◆ WHAT YOU SHOULD DO
Every line below needs to be transcribed without alteration, and no image may be carried over.

◆ Collected data
──────────────────────────────

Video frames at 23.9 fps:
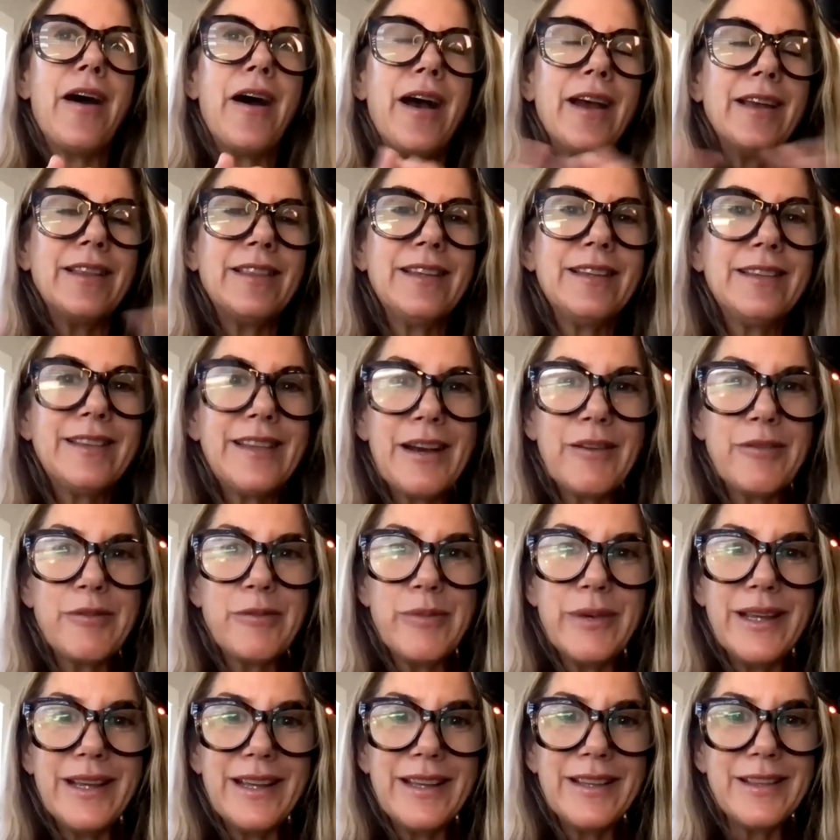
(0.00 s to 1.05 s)
I think that would
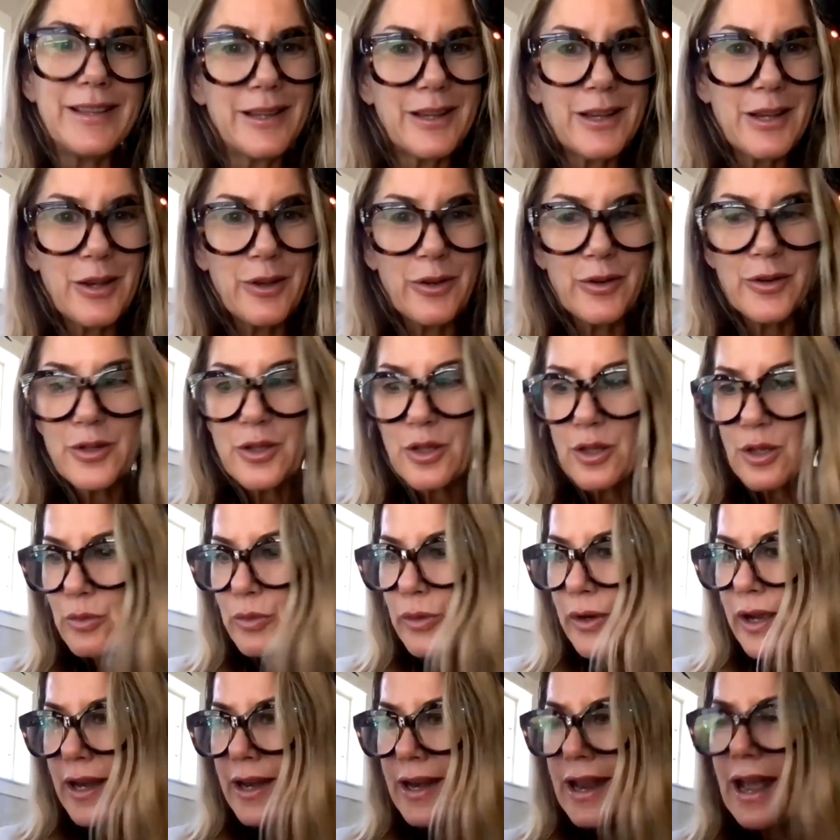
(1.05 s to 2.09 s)
be the cutest
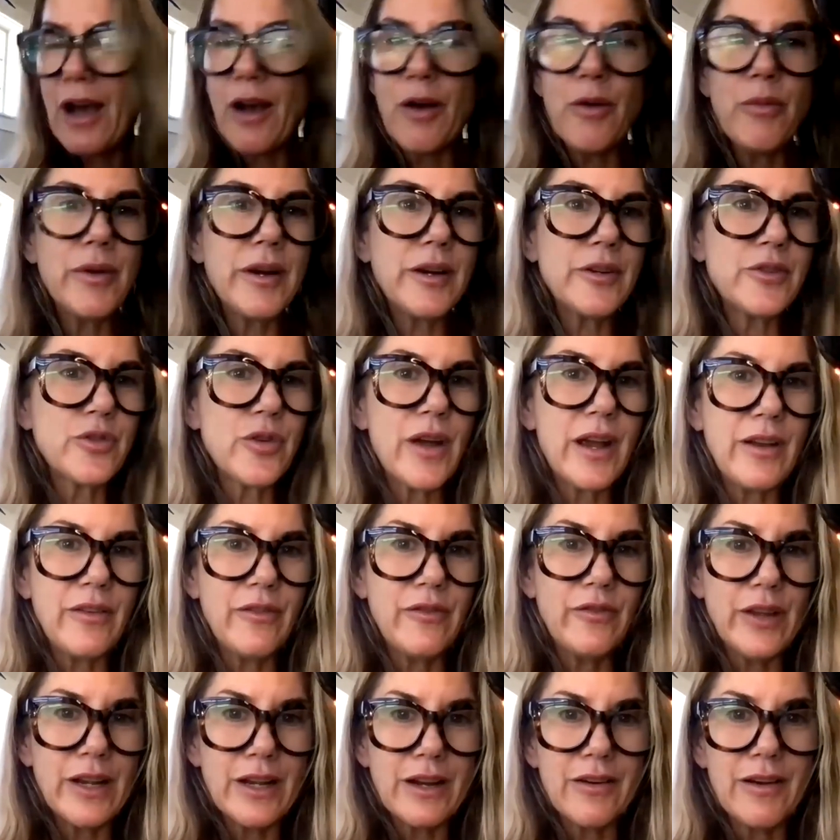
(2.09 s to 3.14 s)
display. Now I'm going to try
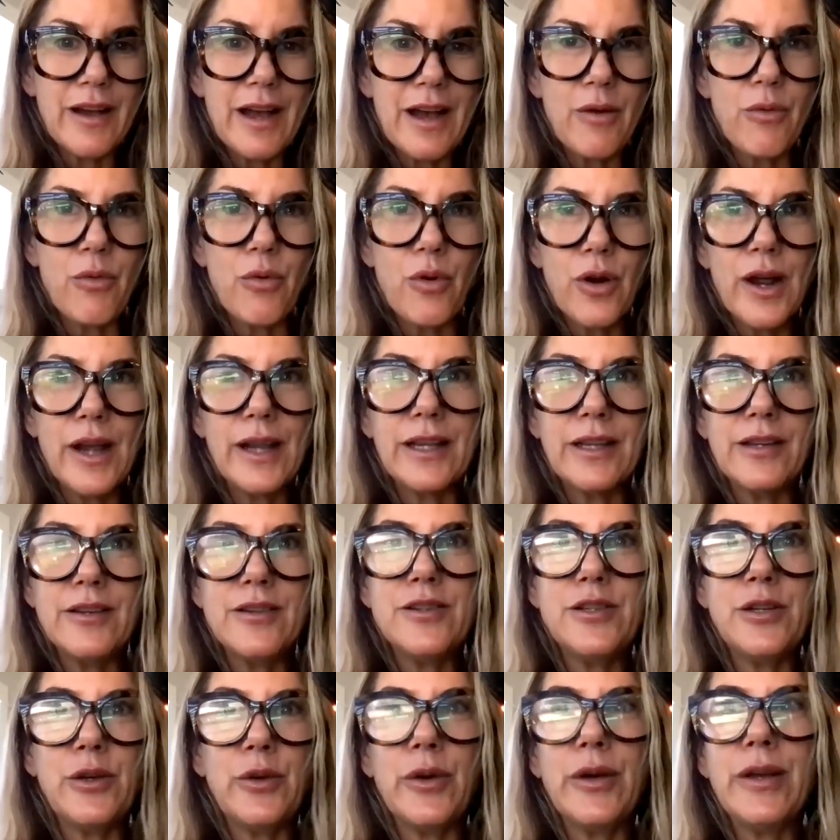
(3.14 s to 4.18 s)
and figure out where I
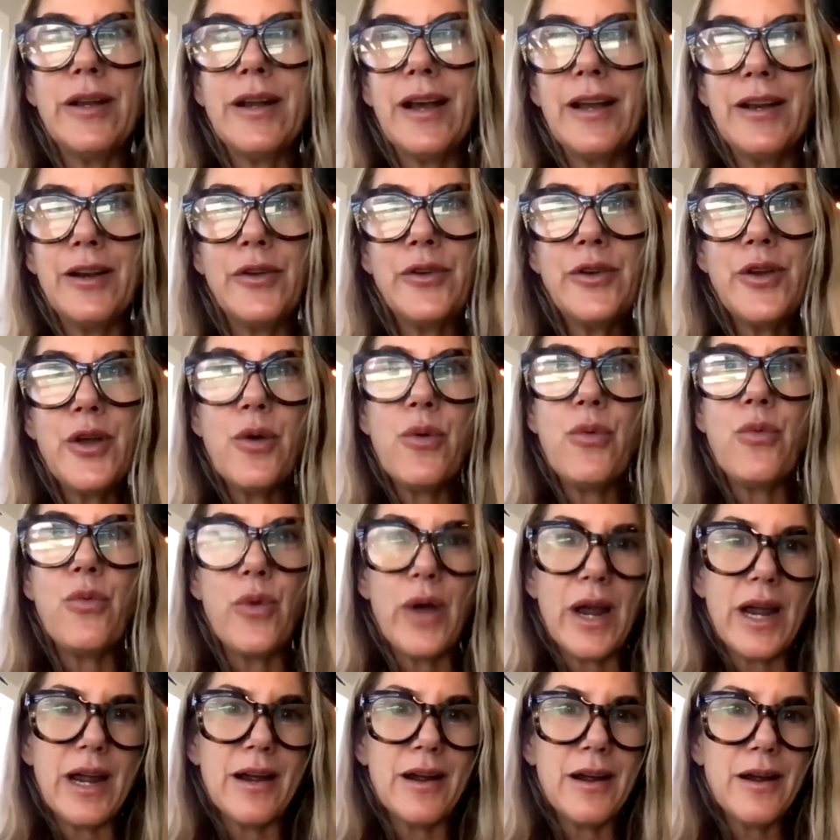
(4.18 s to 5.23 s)
can do it. I don't know
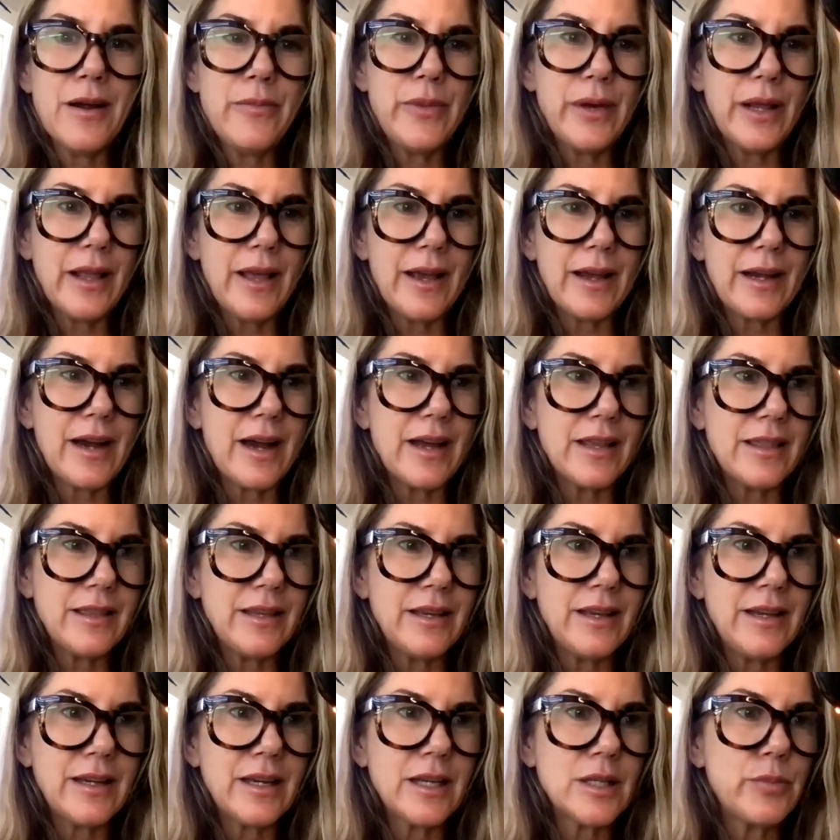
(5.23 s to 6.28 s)
where, but like, I
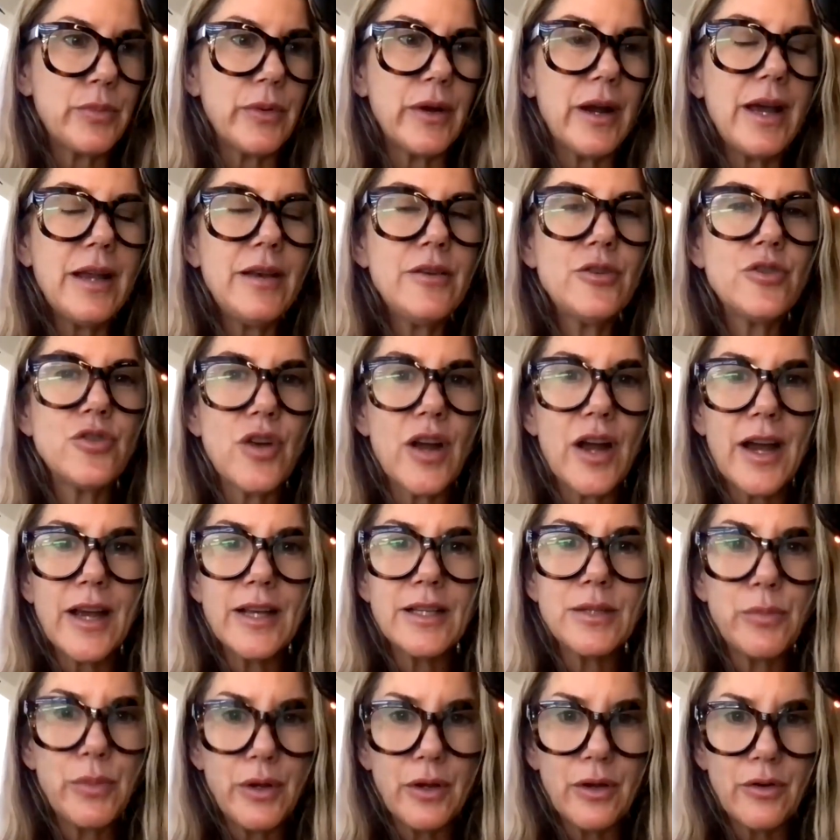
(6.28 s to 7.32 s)
think because bread
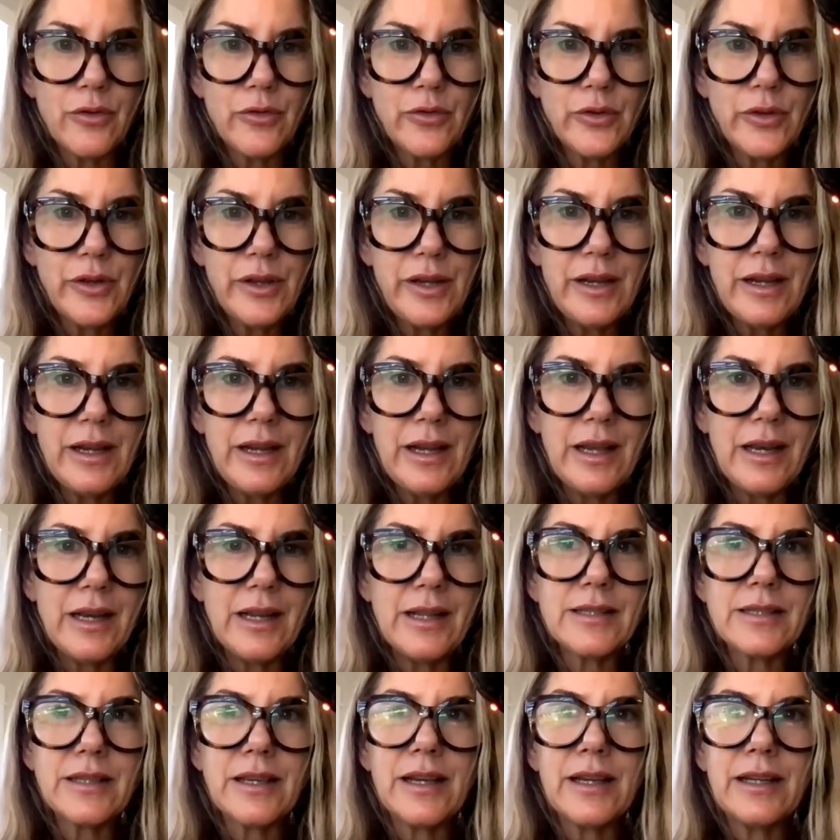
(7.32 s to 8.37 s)
dries beautifully and
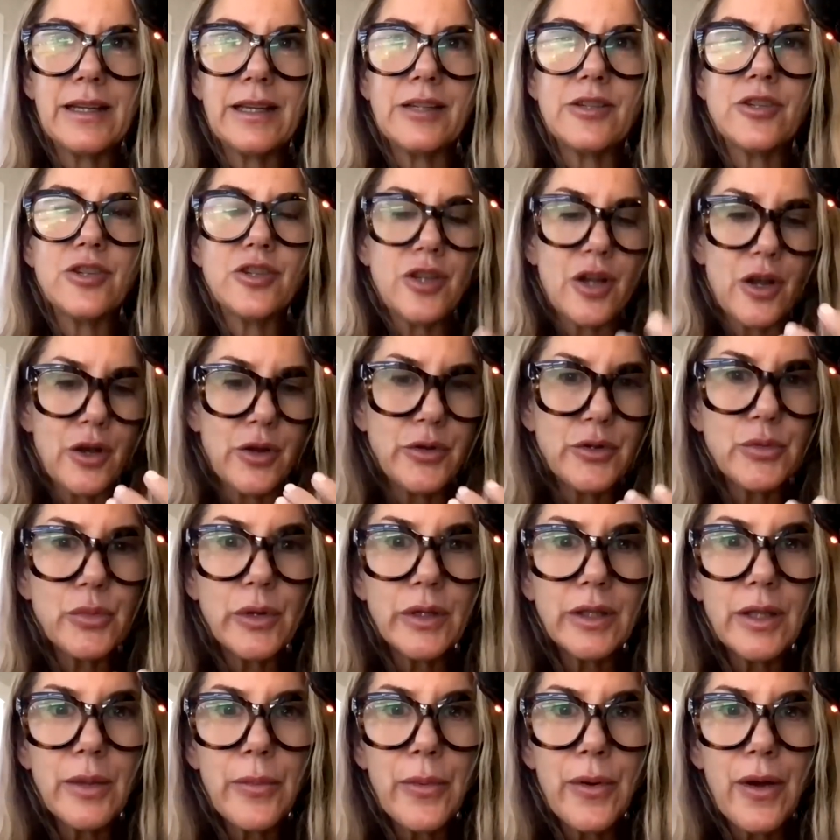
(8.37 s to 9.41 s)
it's like, it shows
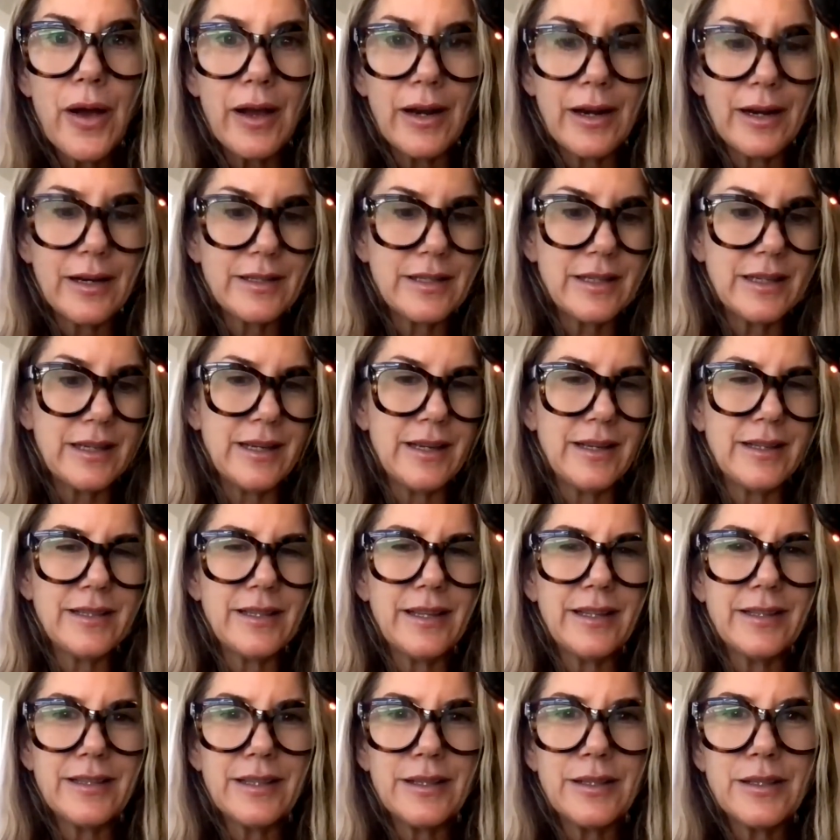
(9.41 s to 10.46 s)
what the product is.
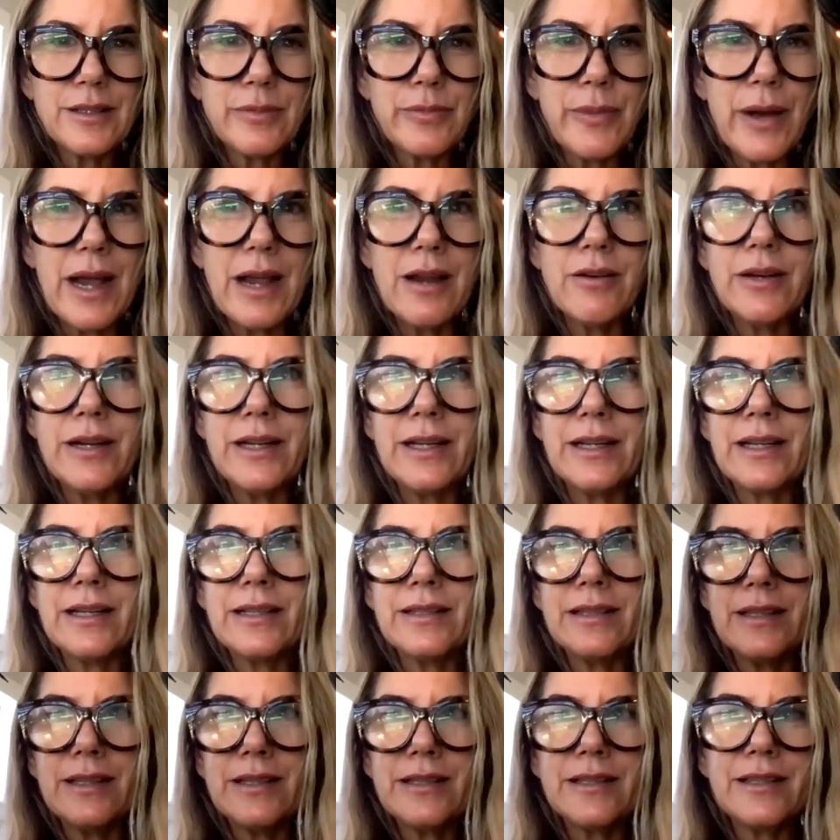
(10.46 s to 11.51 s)
It's inspiring
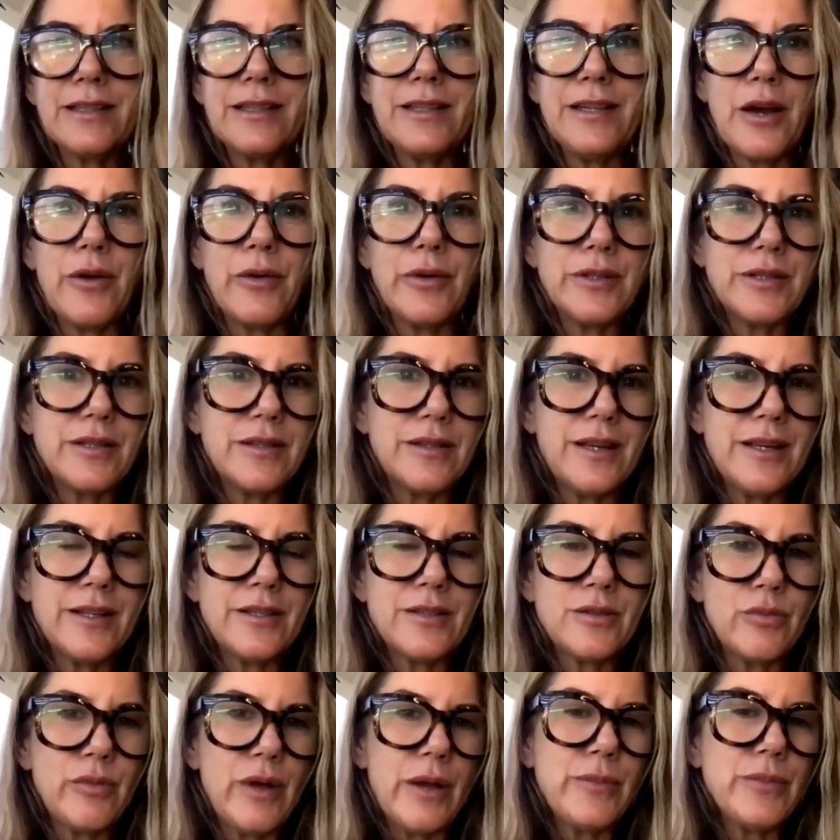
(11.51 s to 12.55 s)
because it's,
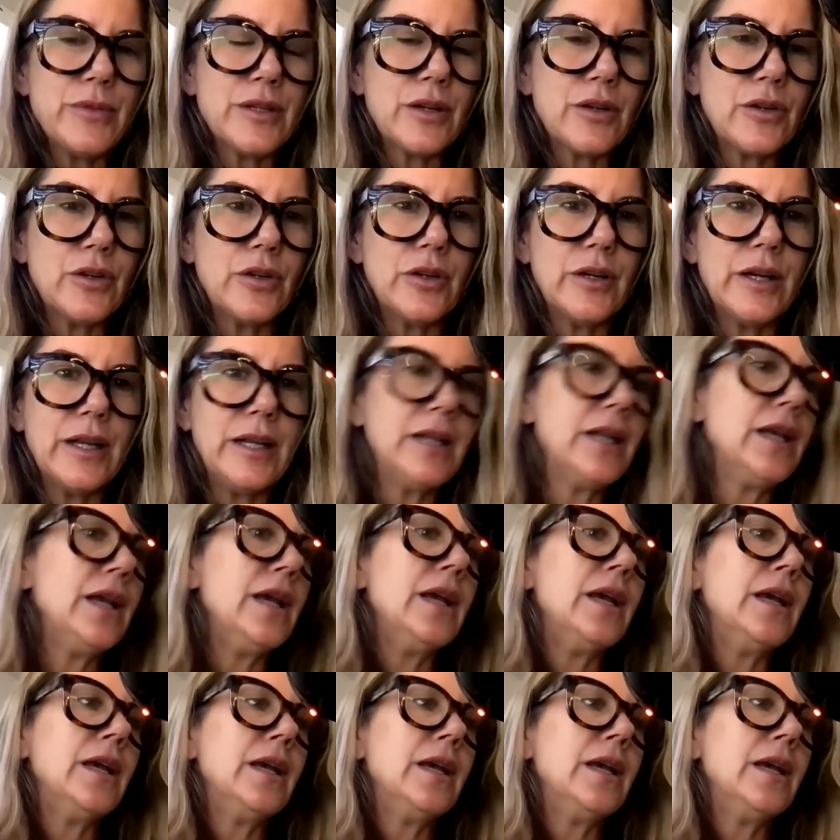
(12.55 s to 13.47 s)
it's whimsical. And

──────────────────────────────

◆ RESPONSE BELOW
Video frames at 23.9 fps:
(0.00 s to 1.05 s)
I think that would
(1.05 s to 2.09 s)
be the cutest
(2.09 s to 3.14 s)
display. Now I'm going to try
(3.14 s to 4.18 s)
and figure out where I
(4.18 s to 5.23 s)
can do it. I don't know
(5.23 s to 6.28 s)
where, but like, I
(6.28 s to 7.32 s)
think because bread
(7.32 s to 8.37 s)
dries beautifully and
(8.37 s to 9.41 s)
it's like, it shows
(9.41 s to 10.46 s)
what the product is.
(10.46 s to 11.51 s)
It's inspiring
(11.51 s to 12.55 s)
because it's,
(12.55 s to 13.47 s)
it's whimsical. And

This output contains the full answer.